=== Exercise prompt ===
The line containing "[0:00.00-0:02.30]", and every line after it to the end of the listing, should be repeated exactly; the pictures should not.

↓↓↓

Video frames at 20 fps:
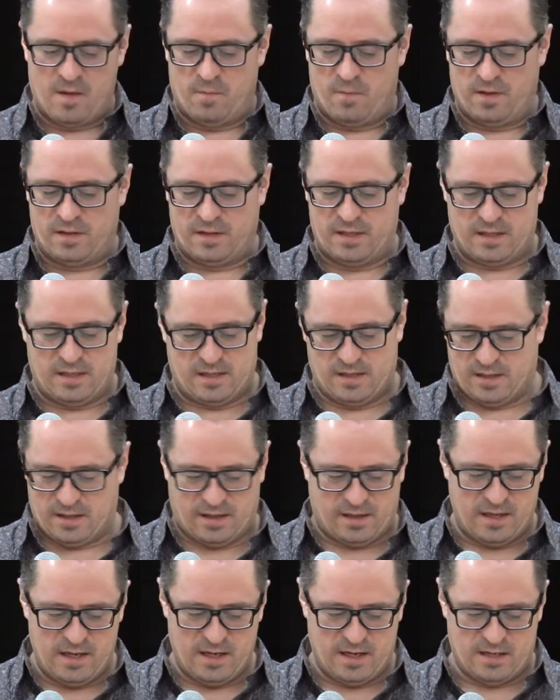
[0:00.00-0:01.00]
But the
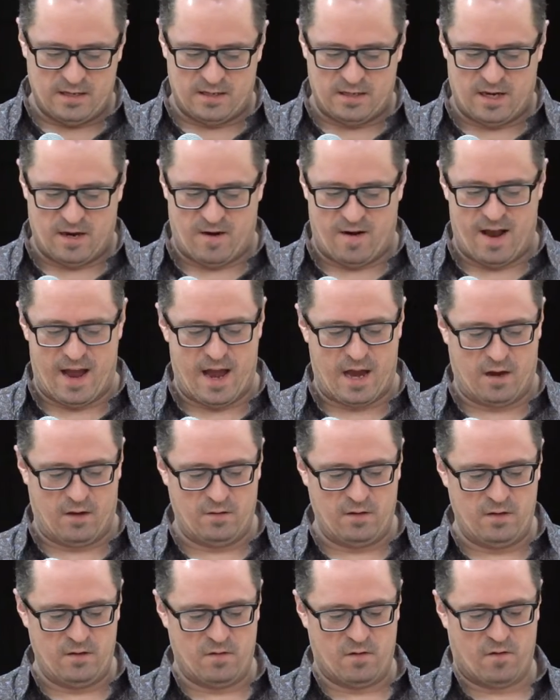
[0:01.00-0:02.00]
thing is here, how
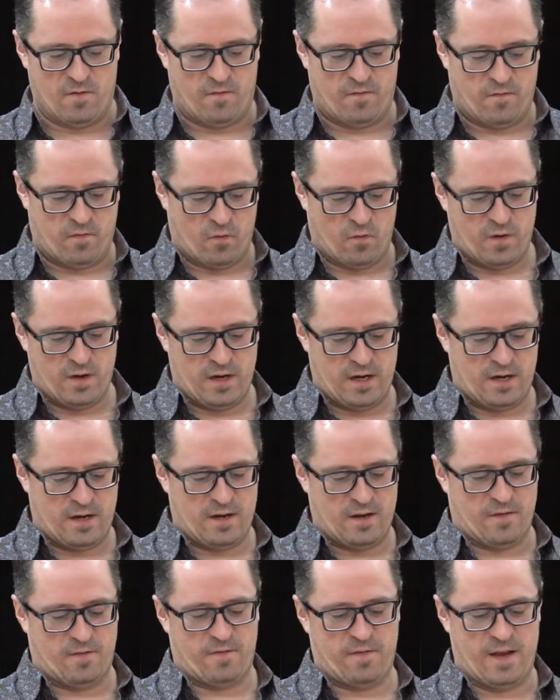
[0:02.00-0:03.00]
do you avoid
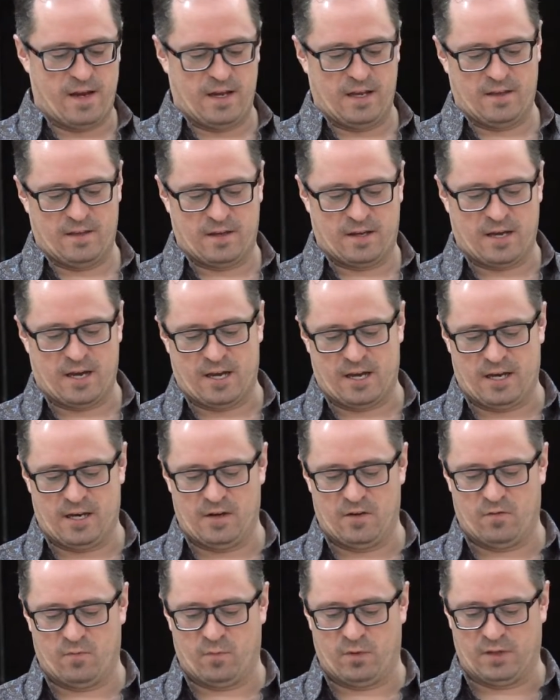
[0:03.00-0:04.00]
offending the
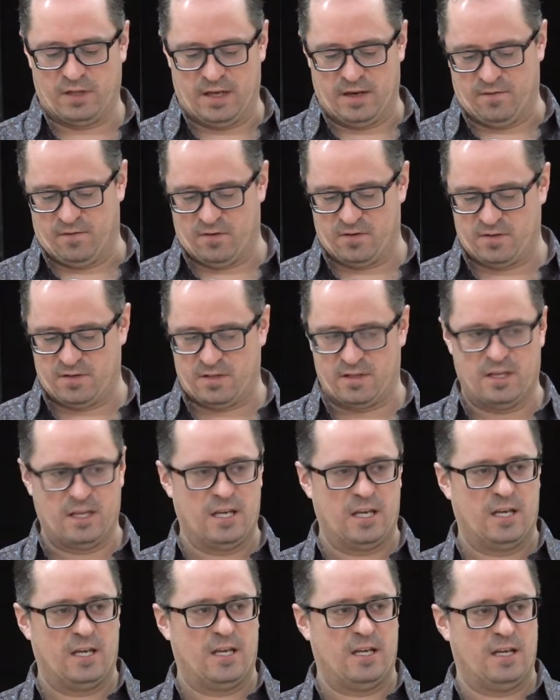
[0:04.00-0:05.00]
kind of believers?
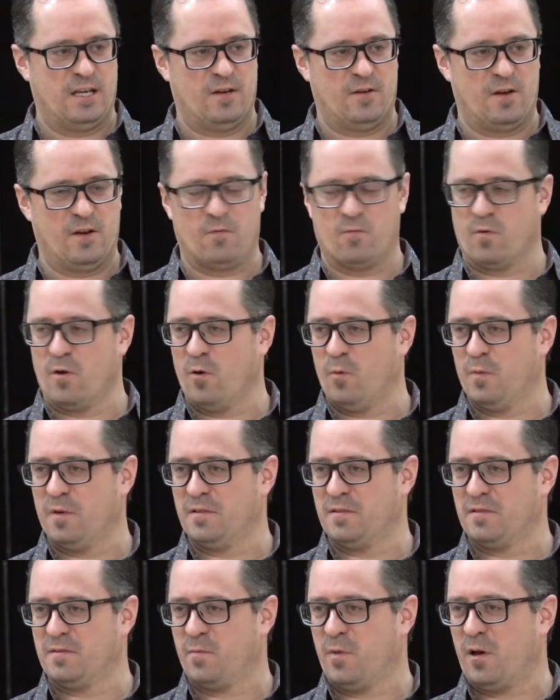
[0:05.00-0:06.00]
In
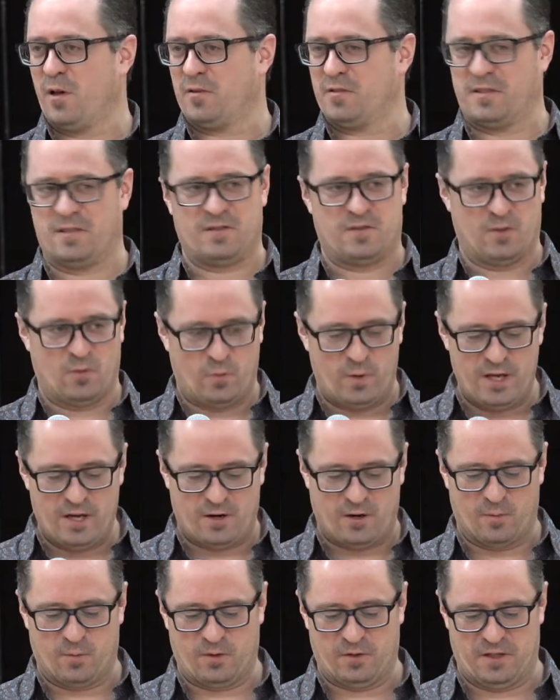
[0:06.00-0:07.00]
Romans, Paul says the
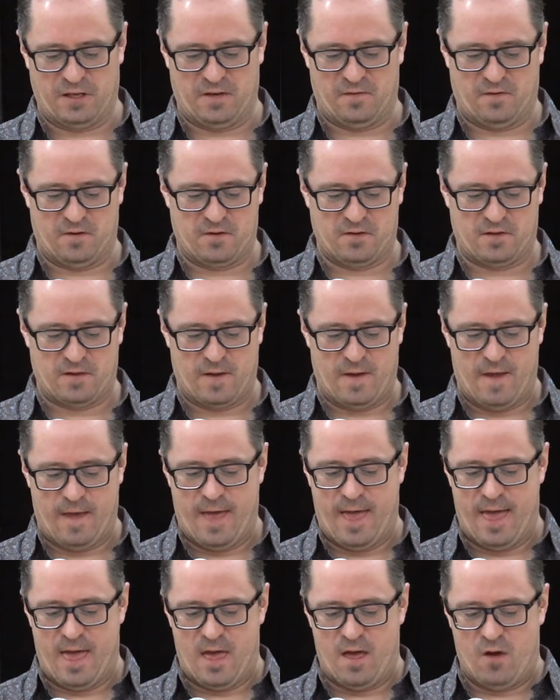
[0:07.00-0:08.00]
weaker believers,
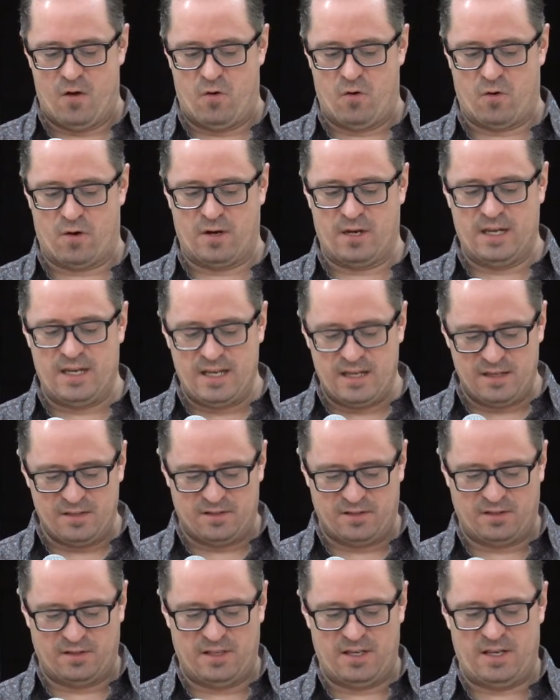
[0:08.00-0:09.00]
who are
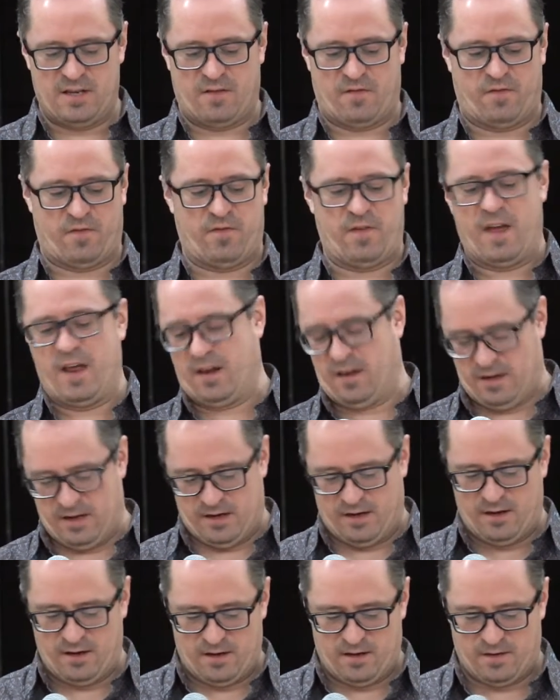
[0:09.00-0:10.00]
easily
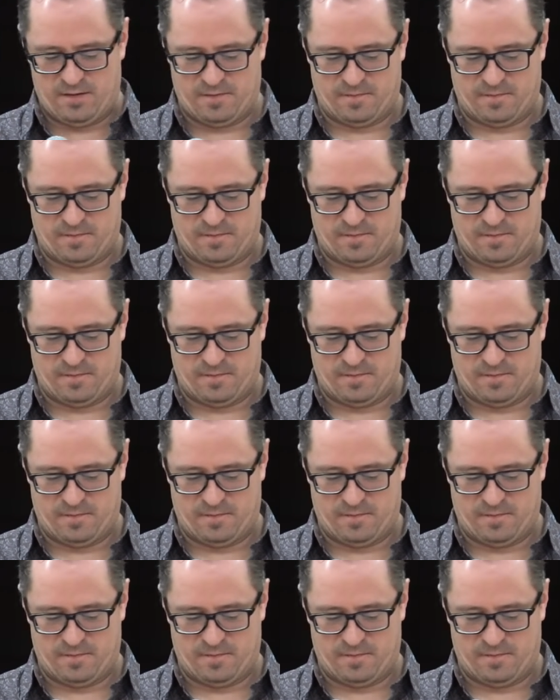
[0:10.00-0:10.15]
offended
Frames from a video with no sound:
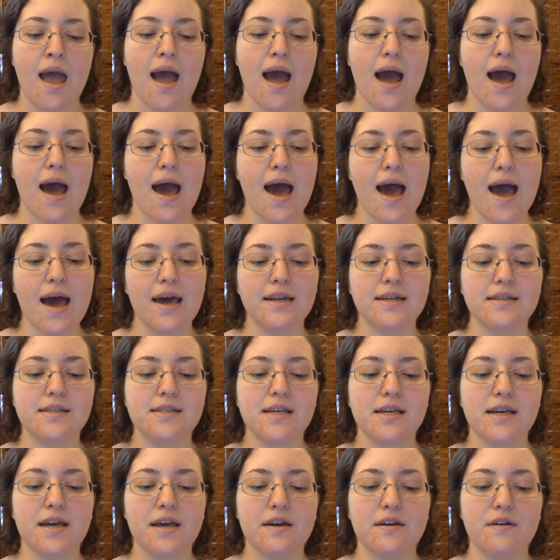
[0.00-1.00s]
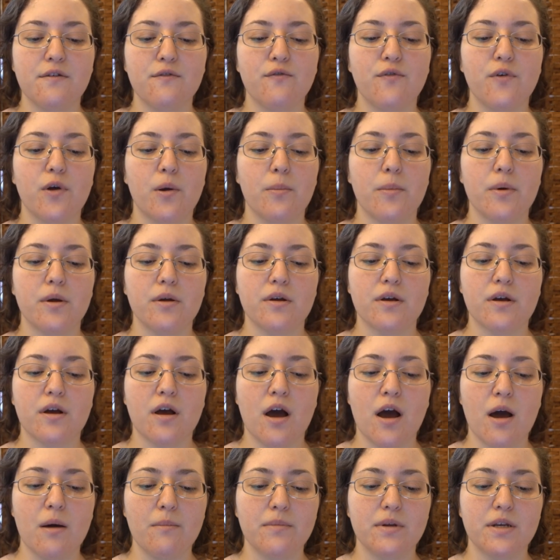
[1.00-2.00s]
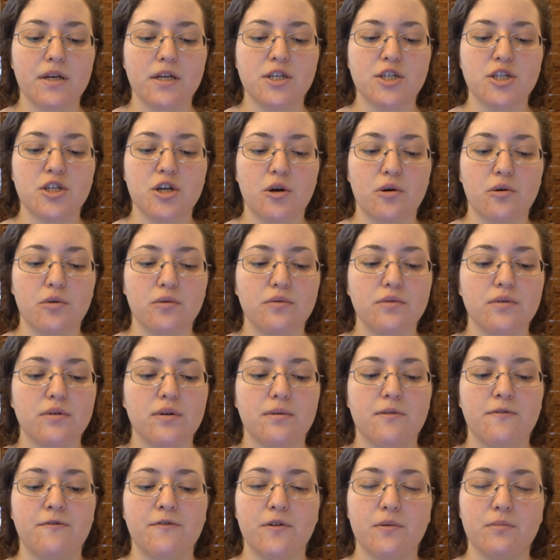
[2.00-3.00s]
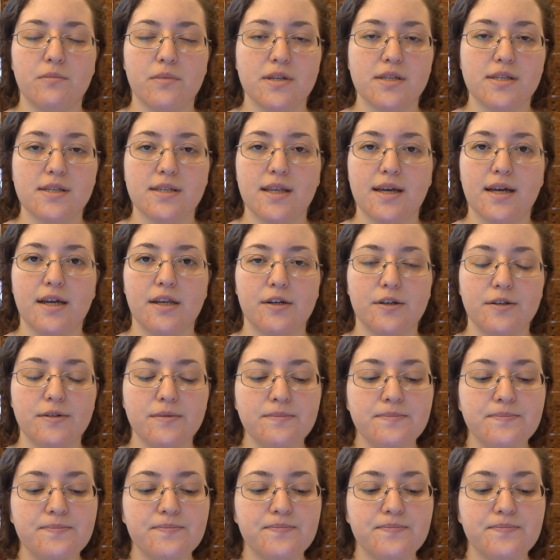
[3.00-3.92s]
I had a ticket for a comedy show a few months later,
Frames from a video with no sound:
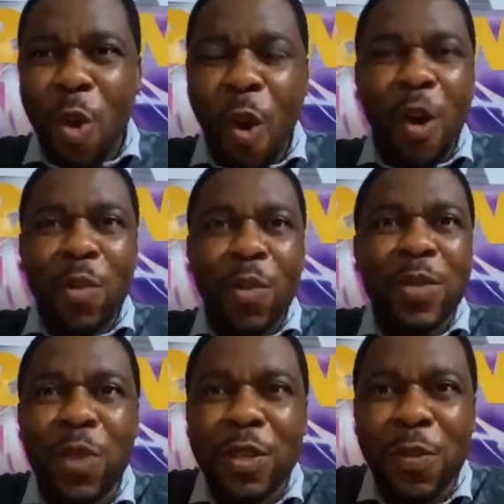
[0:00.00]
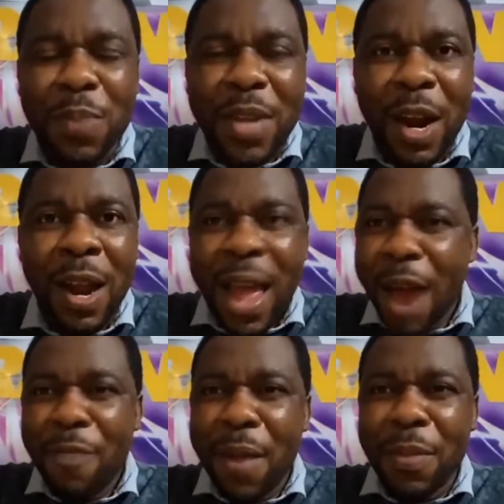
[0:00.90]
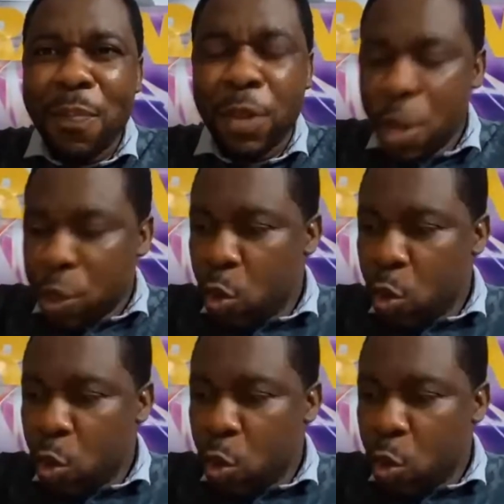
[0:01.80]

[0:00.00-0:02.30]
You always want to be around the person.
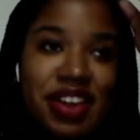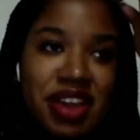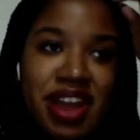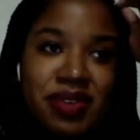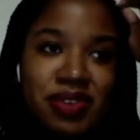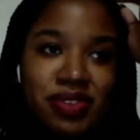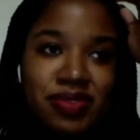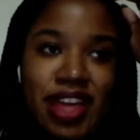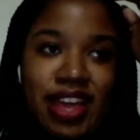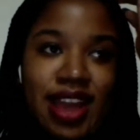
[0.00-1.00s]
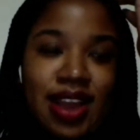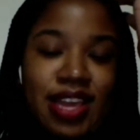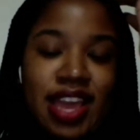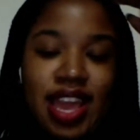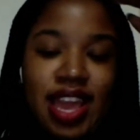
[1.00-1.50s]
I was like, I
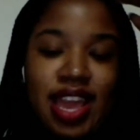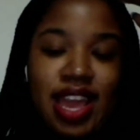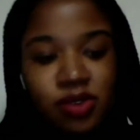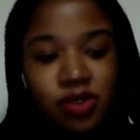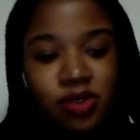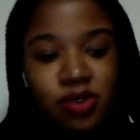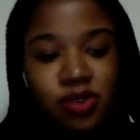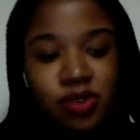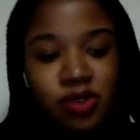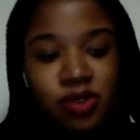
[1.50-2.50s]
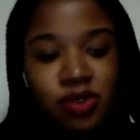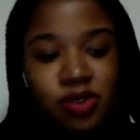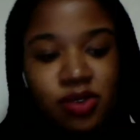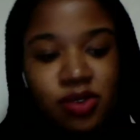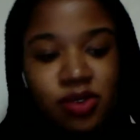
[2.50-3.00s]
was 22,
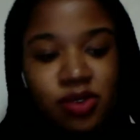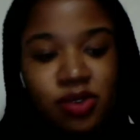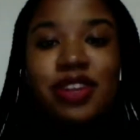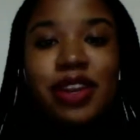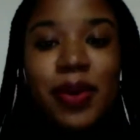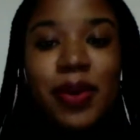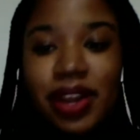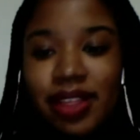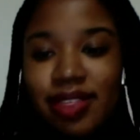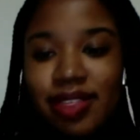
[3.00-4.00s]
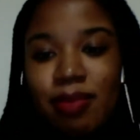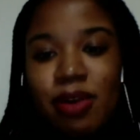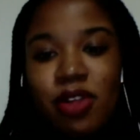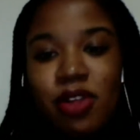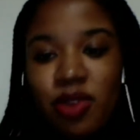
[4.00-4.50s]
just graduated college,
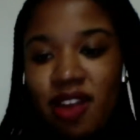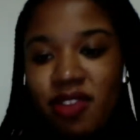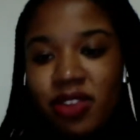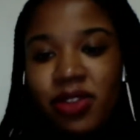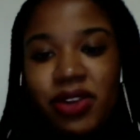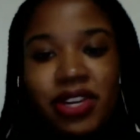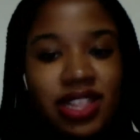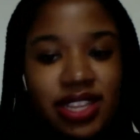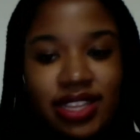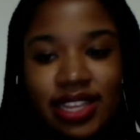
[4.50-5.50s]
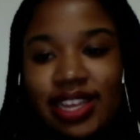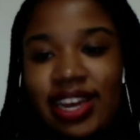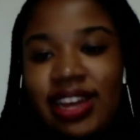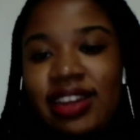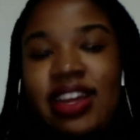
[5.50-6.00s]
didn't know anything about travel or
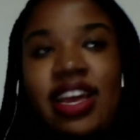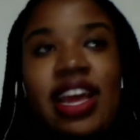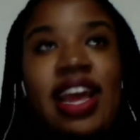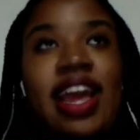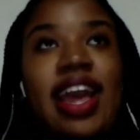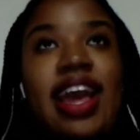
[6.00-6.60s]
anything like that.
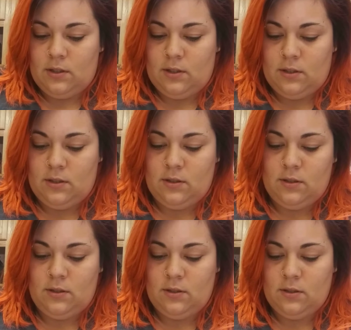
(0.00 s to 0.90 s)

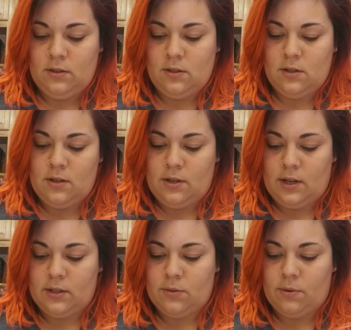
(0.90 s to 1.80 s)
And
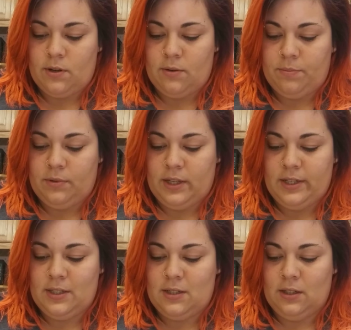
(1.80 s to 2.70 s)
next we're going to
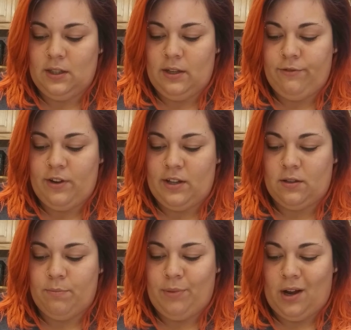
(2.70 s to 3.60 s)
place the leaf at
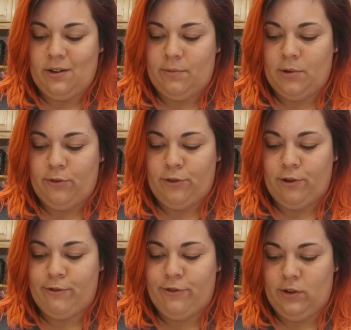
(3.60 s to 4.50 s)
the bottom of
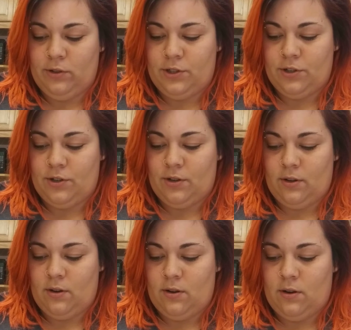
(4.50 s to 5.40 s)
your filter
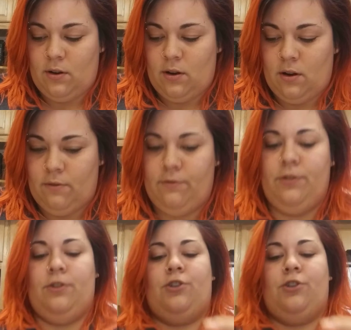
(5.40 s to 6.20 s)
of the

↑↑↑

=== Task result ===
[0:00.00-0:02.30]
You always want to be around the person.
[0.00-1.00s]
[1.00-1.50s]
I was like, I
[1.50-2.50s]
[2.50-3.00s]
was 22,
[3.00-4.00s]
[4.00-4.50s]
just graduated college,
[4.50-5.50s]
[5.50-6.00s]
didn't know anything about travel or
[6.00-6.60s]
anything like that.
(0.00 s to 0.90 s)

(0.90 s to 1.80 s)
And
(1.80 s to 2.70 s)
next we're going to
(2.70 s to 3.60 s)
place the leaf at
(3.60 s to 4.50 s)
the bottom of
(4.50 s to 5.40 s)
your filter
(5.40 s to 6.20 s)
of the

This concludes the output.